The Audit Committee oversees the Company’s global cybersecurity risk environment and the Company’s cybersecurity strategy and priorities. The Company’s Senior Vice President and Chief Information Officer (the “CIO”), together with other senior leadership, reports to the Audit Committee at least semi-annually on the Company’s global information technology matters, including technology and cybersecurity structure and strategic efforts to protect, optimize and support the growth of the Company, while reviewing the Company’s internal assessment of cybersecurity risk management capabilities and responses.

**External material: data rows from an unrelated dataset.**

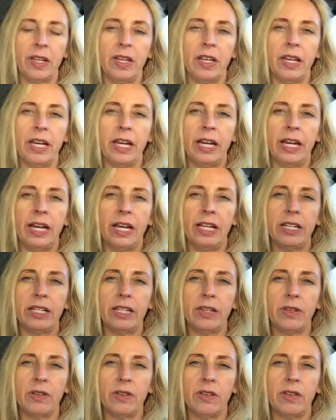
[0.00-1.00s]

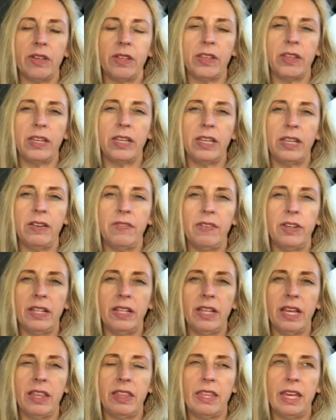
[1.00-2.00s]
And
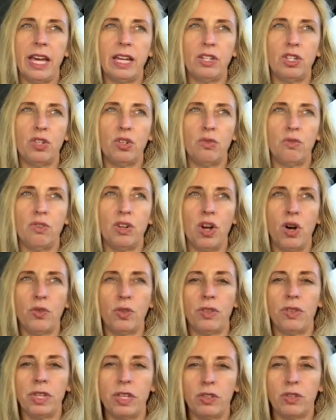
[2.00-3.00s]
given that you know
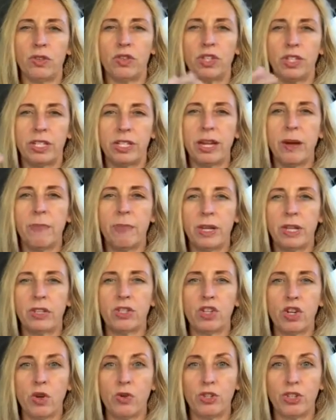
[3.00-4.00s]
that these are stepping
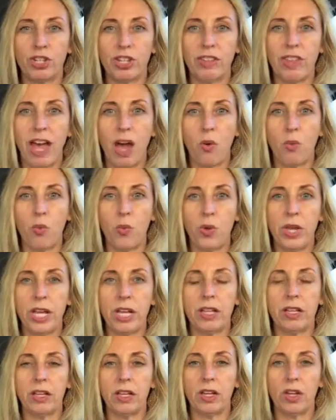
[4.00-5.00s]
stones to that
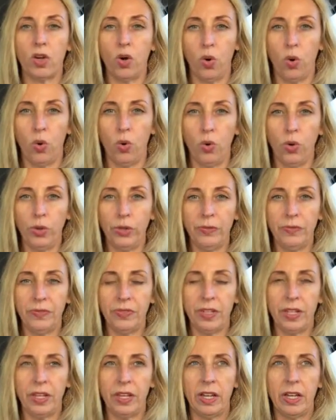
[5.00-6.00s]
week goal,
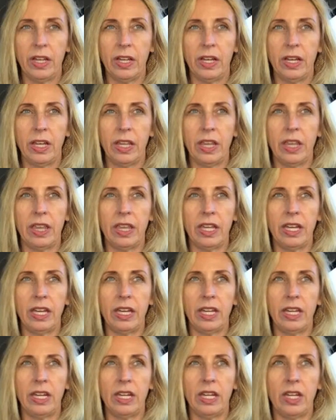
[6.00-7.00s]

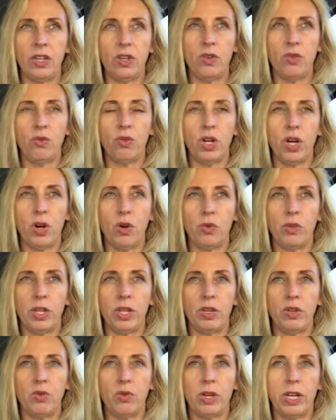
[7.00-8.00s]
then you know
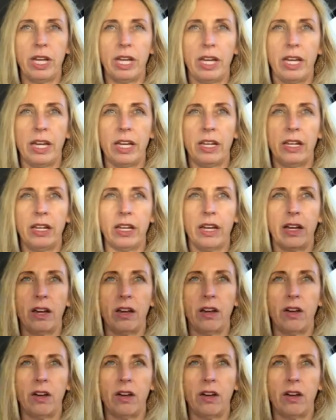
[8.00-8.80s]
that you can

The Company utilizes the National Institute of Standards & Technology Framework for Improving Critical Infrastructure Cybersecurity (NIST Framework), a toolkit for organizations to manage cybersecurity risk in its assessment of cybersecurity capabilities and in developing cybersecurity priorities. In addition to internal assessments, the Company’s cybersecurity strategy and capabilities are evaluated and audited against the NIST Framework and industry best practices by independent, third-party, leading specialists in cybersecurity. Our CIO and senior leadership review the results of the independent assessment with the Committee, together with measures to be implemented to further strengthen the Company’s information technology infrastructure as the Company and the cybersecurity environment evolve. We regularly provide information technology and cybersecurity training to employees, with at least one training session per year, and regularly distribute cybersecurity safety tips. We also conduct regular internal phishing education campaigns to heighten employee awareness to cybersecurity threats. The Company utilizes best-in-industry cybersecurity tools and services for endpoint detection and response, security operations center services, vulnerability management scanning, secure e-mail gateway, identify management, single sign-on, multi-factor authentication, and privileged access management.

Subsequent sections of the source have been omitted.